There was a publish or a guide to cover the methods which can be taken to handle the consolidation of the banking sector especially in the Eurozone from a supervising point of view released, recently on July 1st of 2020. This was done to motivate Mergers and Acquisitions activity in the entire region. The release gave a strong affirmation that most of the European bank could handle the pandemic’s impact well but the long term systemic problems still persisted. In the last few years, Europe’s banking industry had changed drastically into something different than what it was in the year 2008’s global financial crisis (GFC). After the GFC, there was a strict implementations to strengthen their balance sheets significantly from the regulators more particularly regarding the liquidity, quality and the amount of the capital and funding choices made. And in the recent times, the banks have not been able to meet their capital costs increasingly, which resulted in raising alarm over the sustainability. There is also a strong competition from the financial technological institutions (Fintechs) and the overcapacity has flooded the banking sector’s profitability causing ultra-low interest rates due to the Covid-19 pandemic’s economic fallback which only made the situations worst recently. European Union reported that only 0.03 per cent of their assets were returned and with more than half of the Eurozone banks registered a return on assets of 0.1 per cent or lesser than that. Citigroup’s market strategies recently warned that the condition will go only worst moving forward and that the return on the tangible equity (ROTE) for banks in the EU will reach only seven next year.

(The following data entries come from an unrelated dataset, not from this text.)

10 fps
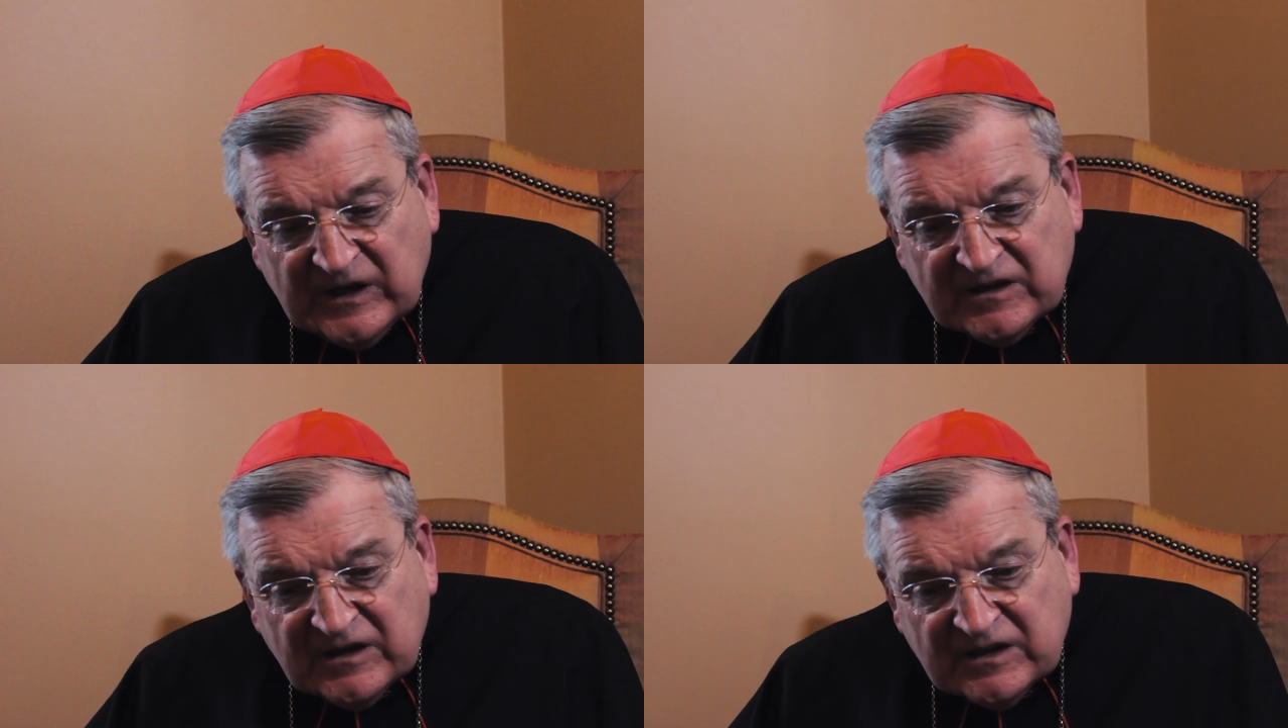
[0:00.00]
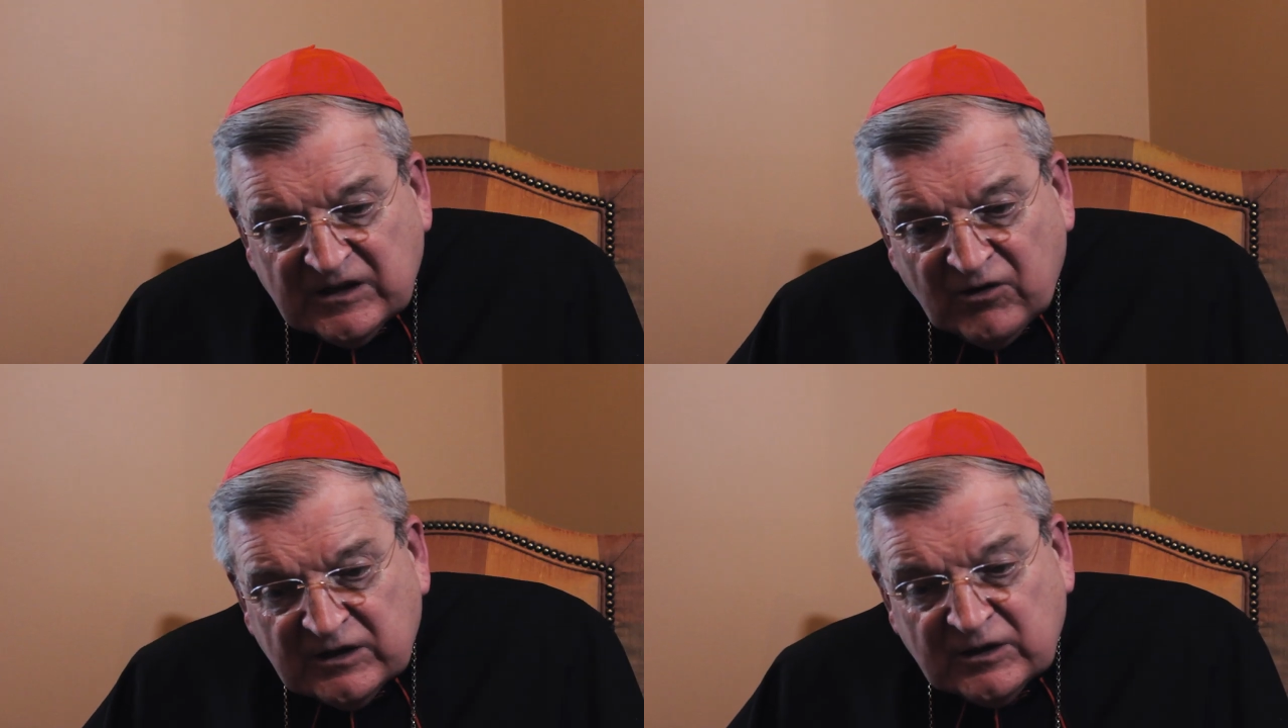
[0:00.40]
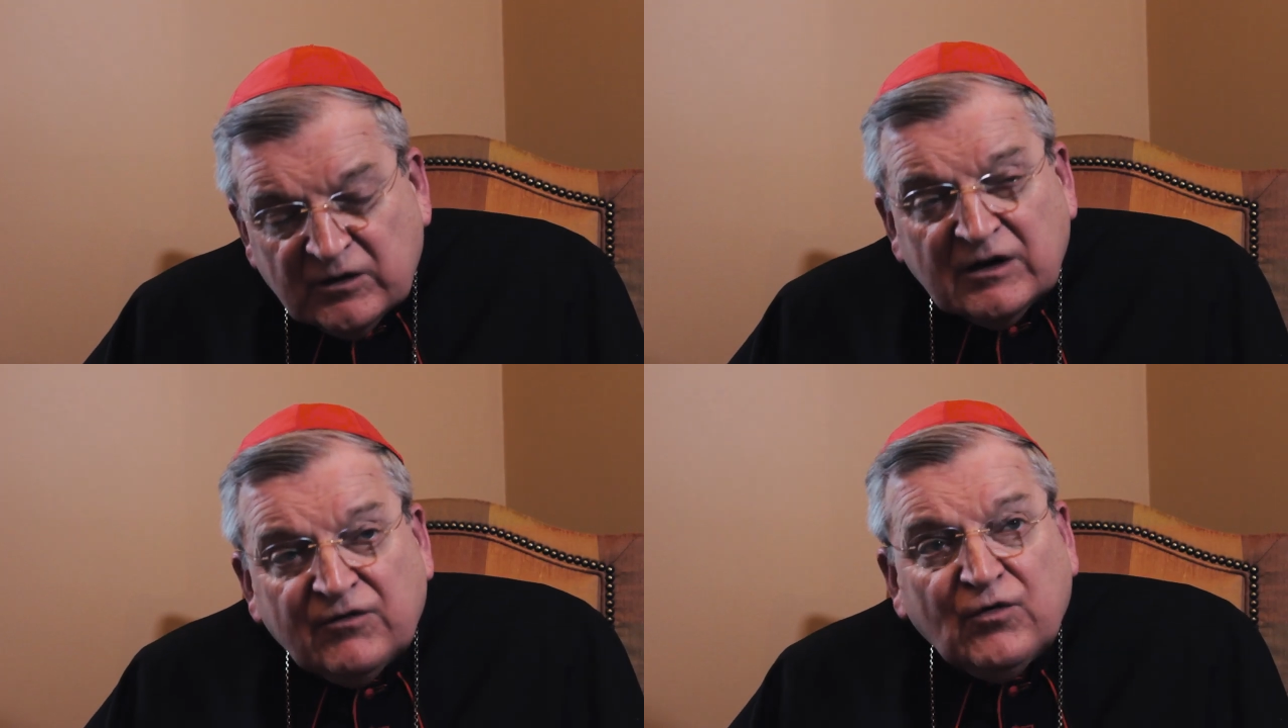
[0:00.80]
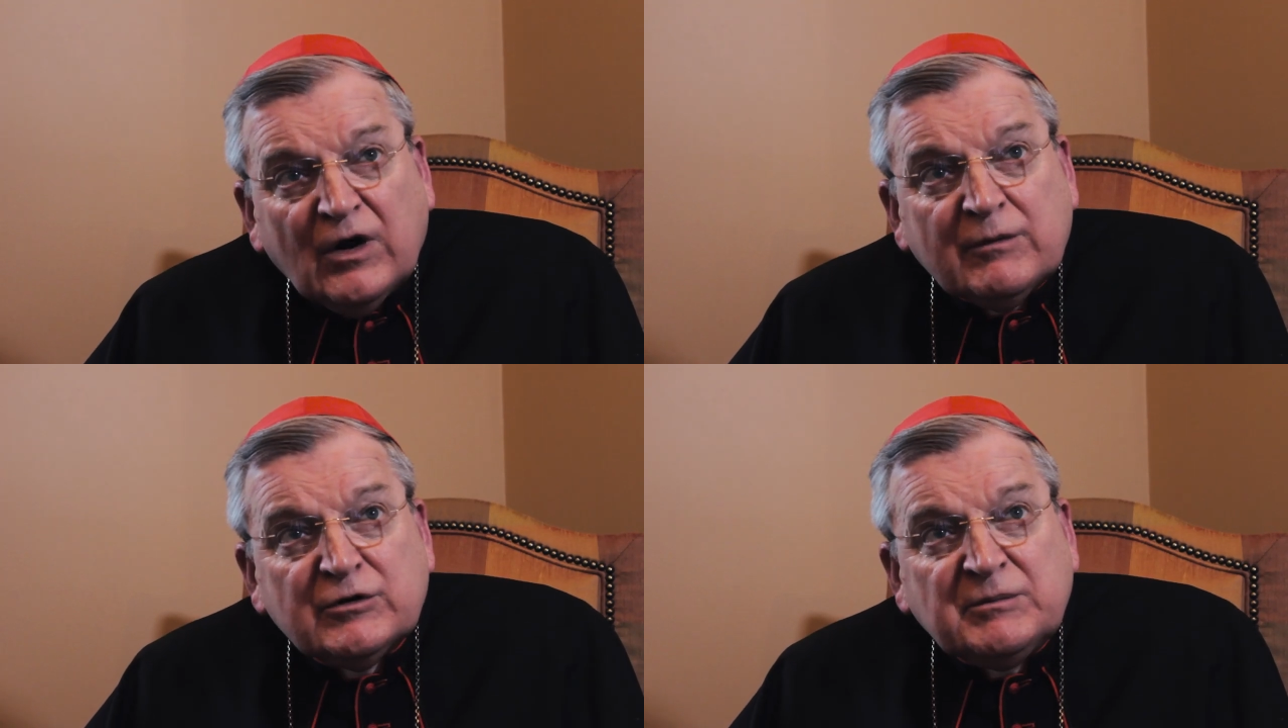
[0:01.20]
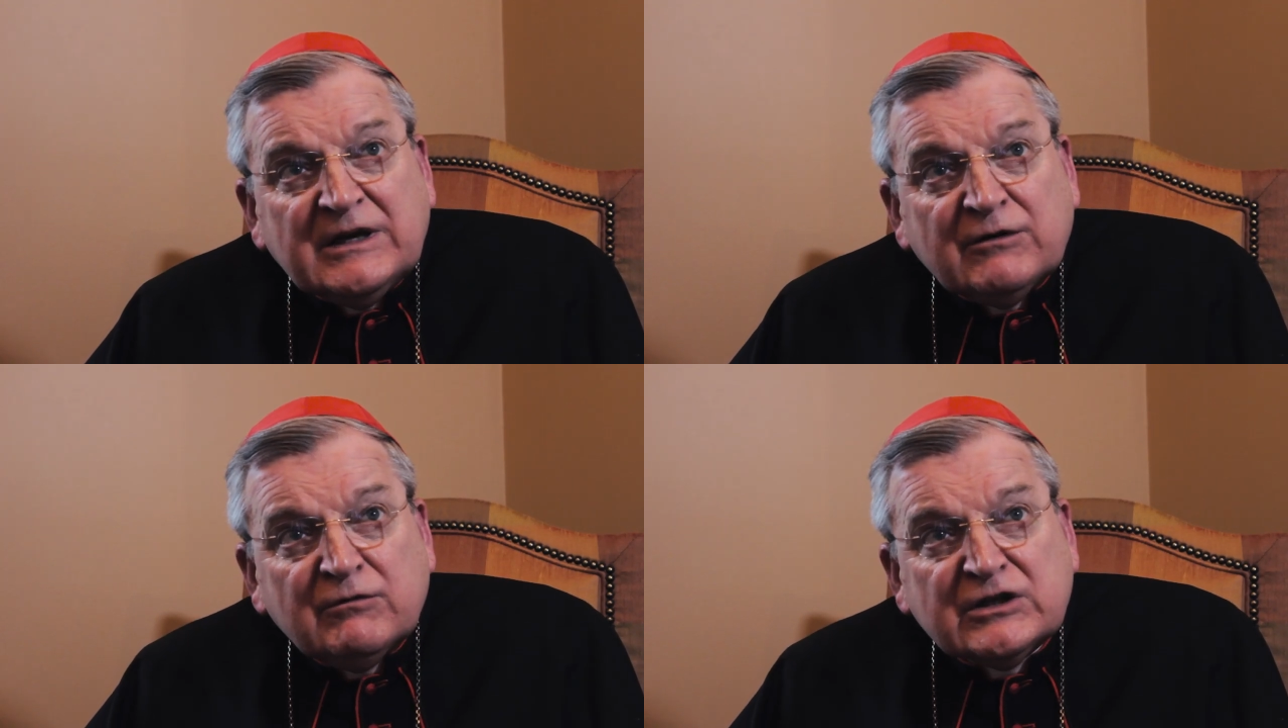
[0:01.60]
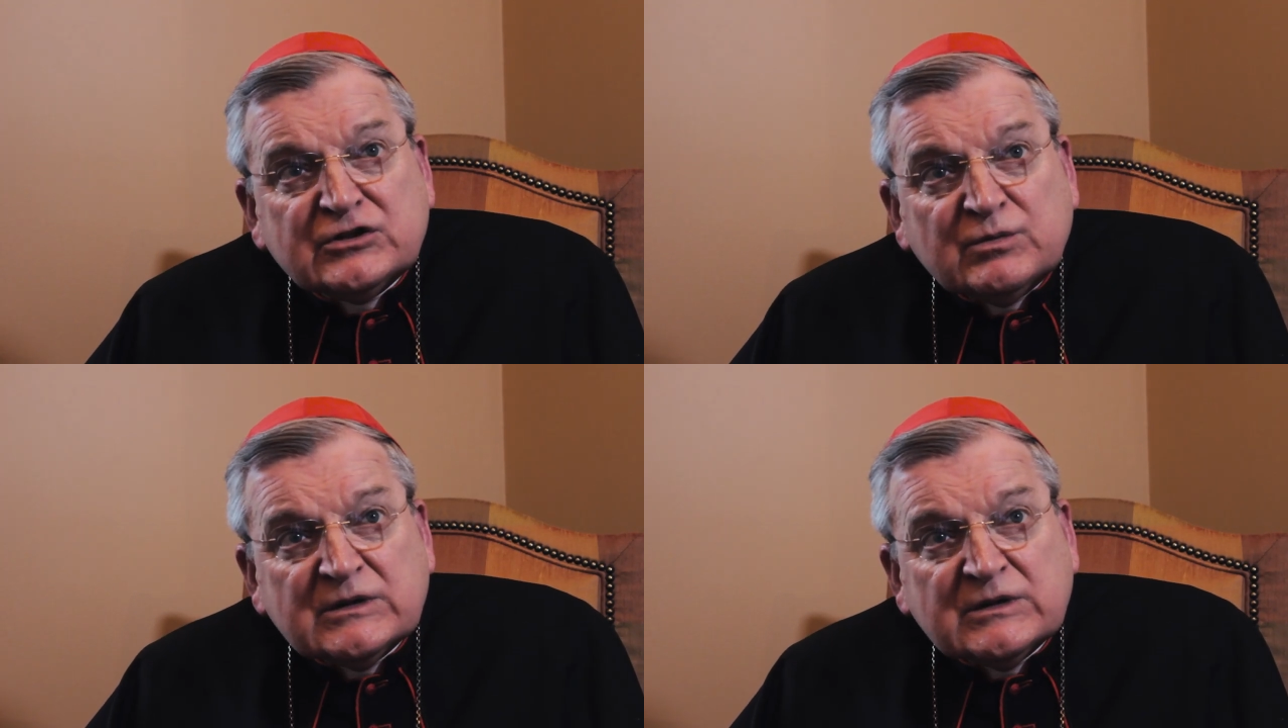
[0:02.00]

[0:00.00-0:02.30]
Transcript: and that the ordinary form would be enriched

Anthony Kruizinga, banking and capital markets specialist at PricewaterhouseCoopers (PwC), stated in October that he hopes the ECB guide will pave more way for an accelerated process towards a long awaited European banking alliance. He believes that it is necessary in order to create a much stronger and a more sustainable bank which will be able to compete with the biggies of US and Asian banks for the battle of the continental European market. Banks also need to accomplish economies of scale and have tolerable tools to address other new challenges, such as the digitalization of the banking sector. Citigroup has also specified that the alliance could be a way for European banks to recover from their profitability and be better situated against the possible challenges from COVID-19.
The merging initiative has already began, with Europe having qualified as a marked uptick in important M&A deals during 2020. According to Bloomberg, the region’s banking industry’s M&A volumes were active upto 27 per cent year-on-year to $37 billion between the start of July and mid-December. Spain’s banking sector has been among the most active, with CaixaBank SA announcing its €4.3-billion acquirement of Bankia SA in September to generate the country’s biggest lender with more than €650 billion in assets and a total market capitalization of more than €170 billion, as well as Banco Bilbao Vizcaya Argentaria SA peddling its US assets to PNC Financial Services Group for $11.6 billion.
Giorgio Cocini, co-head of the financial institutions group for Europe, the Middle East and Africa at Bank of America, told Bloomberg in December, that before 2022 they are expecting 4 to 6 large deals in the space, to add to that hopefully there will be soon a Pan-European one. Merging is also supported by the politicians and regulatory establishments that recurrently support the need for healthy European banking leaders to emerge to boost the Eurozone economy. As per all the reports, across Europe over the next three years, with the consulting firm are also expecting around 70 percent of all account openings, deposits, and consumer loan applications to take place digitally during this period.